▶ WHAT THIS TASK INVOLVES
Repeat the data below exactly, dropping any pictures it holds.

(Saved data entries)
┌──

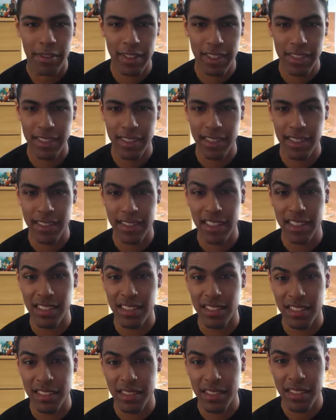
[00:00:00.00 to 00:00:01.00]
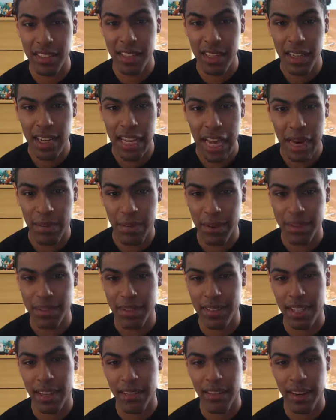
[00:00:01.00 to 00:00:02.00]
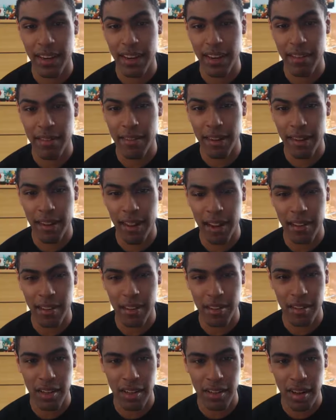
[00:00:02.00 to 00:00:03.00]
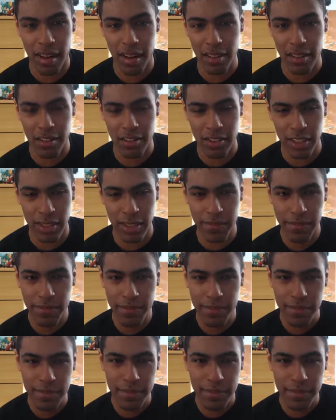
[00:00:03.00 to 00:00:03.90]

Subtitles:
For tasting the dish, I promised myself I'd never acknowledge it.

└──

▶ SOLUTION TO THE PROBLEM
[00:00:00.00 to 00:00:01.00]
[00:00:01.00 to 00:00:02.00]
[00:00:02.00 to 00:00:03.00]
[00:00:03.00 to 00:00:03.90]

Subtitles:
For tasting the dish, I promised myself I'd never acknowledge it.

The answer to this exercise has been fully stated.